Date: Fri May 29 2026 - 13:25:37 EST


On Tue, May 26, 2026 at 03:10:48PM +0200, Bartosz Golaszewski wrote:
> I feel like I fell into the trap of trying to address pre-existing
> issues reported by sashiko and in the process provoking more reports so
> let this be the last iteration where I do this. Vinod can we get this
> queued for v7.2 now and iron out any previously existing problems in
> tree?
>
> Merging strategy: there are build-time dependencies between the crypto
> and DMA patches so the best approach is for Vinod to create an immutable
> branch with the DMA part pulled in by the crypto tree.
>
> This iteration continues to build on top of v12 but uses the BAM's NWD
> bit on data descriptors as suggested by Stephan. To that end, there are
> some more changes like reversing the order of command and data
> descriptors queuedy by the QCE driver.
>
> Currently the QCE crypto driver accesses the crypto engine registers
> directly via CPU. Trust Zone may perform crypto operations simultaneously
> resulting in a race condition.

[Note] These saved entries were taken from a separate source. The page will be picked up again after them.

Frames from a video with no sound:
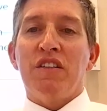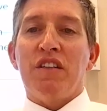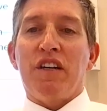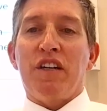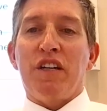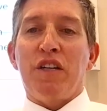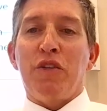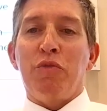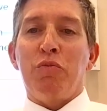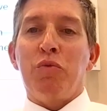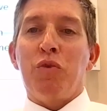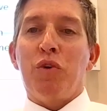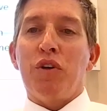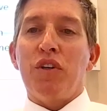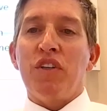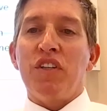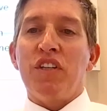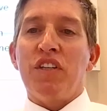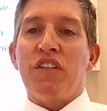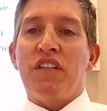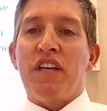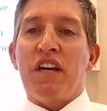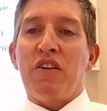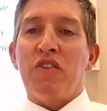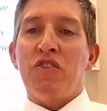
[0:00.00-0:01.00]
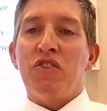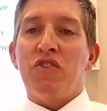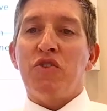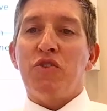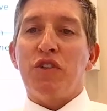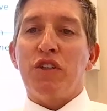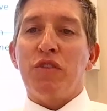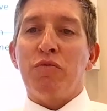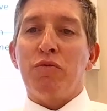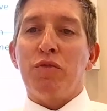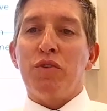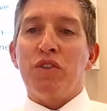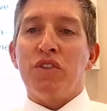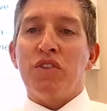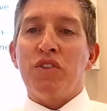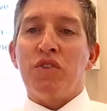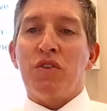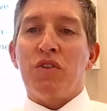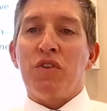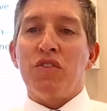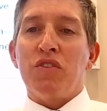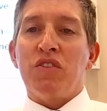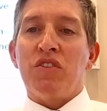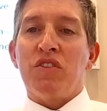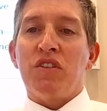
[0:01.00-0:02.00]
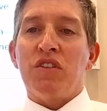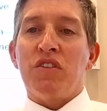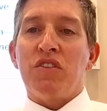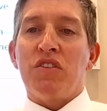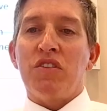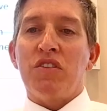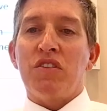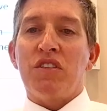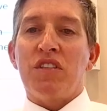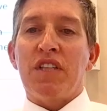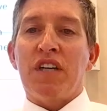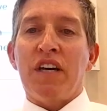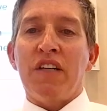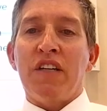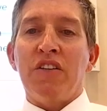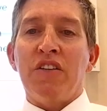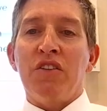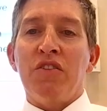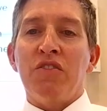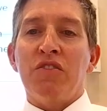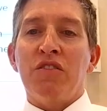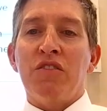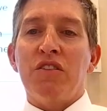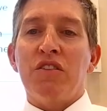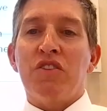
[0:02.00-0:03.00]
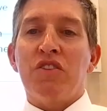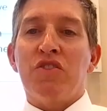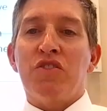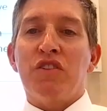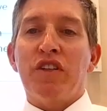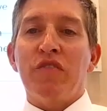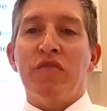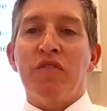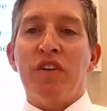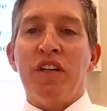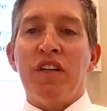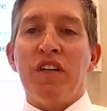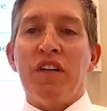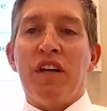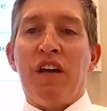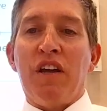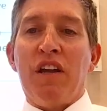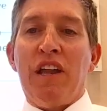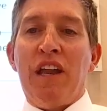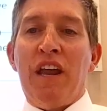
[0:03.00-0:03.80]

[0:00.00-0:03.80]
and importantly, downstream results such as diagnosis, treatment,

To remedy that, let's introduce support
> for BAM locking/unlocking to the driver. The BAM driver will now wrap
> any existing issued descriptor chains with additional descriptors
> performing the locking when the client starts the transaction
> (dmaengine_issue_pending()). The client wanting to profit from locking
> needs to switch to performing register I/O over DMA and communicate the
> address to which to perform the dummy writes via a call to
> dmaengine_desc_attach_metadata().
>
> In the specific case of the BAM DMA this translates to sending command
> descriptors performing dummy writes with the relevant flags set. The BAM
> will then lock all other pipes not related to the current pipe group, and
> keep handling the current pipe only until it sees the the unlock bit.
>
> In order for the locking to work correctly, we also need to switch to
> using DMA for all register I/O.
>
> On top of this, the series contains some additional tweaks and
> refactoring.
>
> The goal of this is not to improve the performance but to prepare the
> driver for supporting decryption into secure buffers in the future.
>
> Tested with tcrypt.ko, kcapi and cryptsetup.
>
> Signed-off-by: Bartosz Golaszewski <bartosz.golaszewski@xxxxxxxxxx>
> Signed-off-by: Bartosz Golaszewski <bartosz.golaszewski@xxxxxxxxxxxxxxxx>

None of these fixes are Cc'ed to stable, so stable kernels will remain
vulnerable to these race conditions.

Shouldn't this be preceded by a patch, Cc'ed to stable, that marks the
driver as BROKEN? As discussed in the other thread
(https://lore.kernel.org/linux-crypto/20260515-shikra_qcrypto-v1-0-80f07b345c29@xxxxxxxxxxxxxxxx/T/#u),
none of the current functionality of this driver is actually useful in
Linux. It's just been causing problems.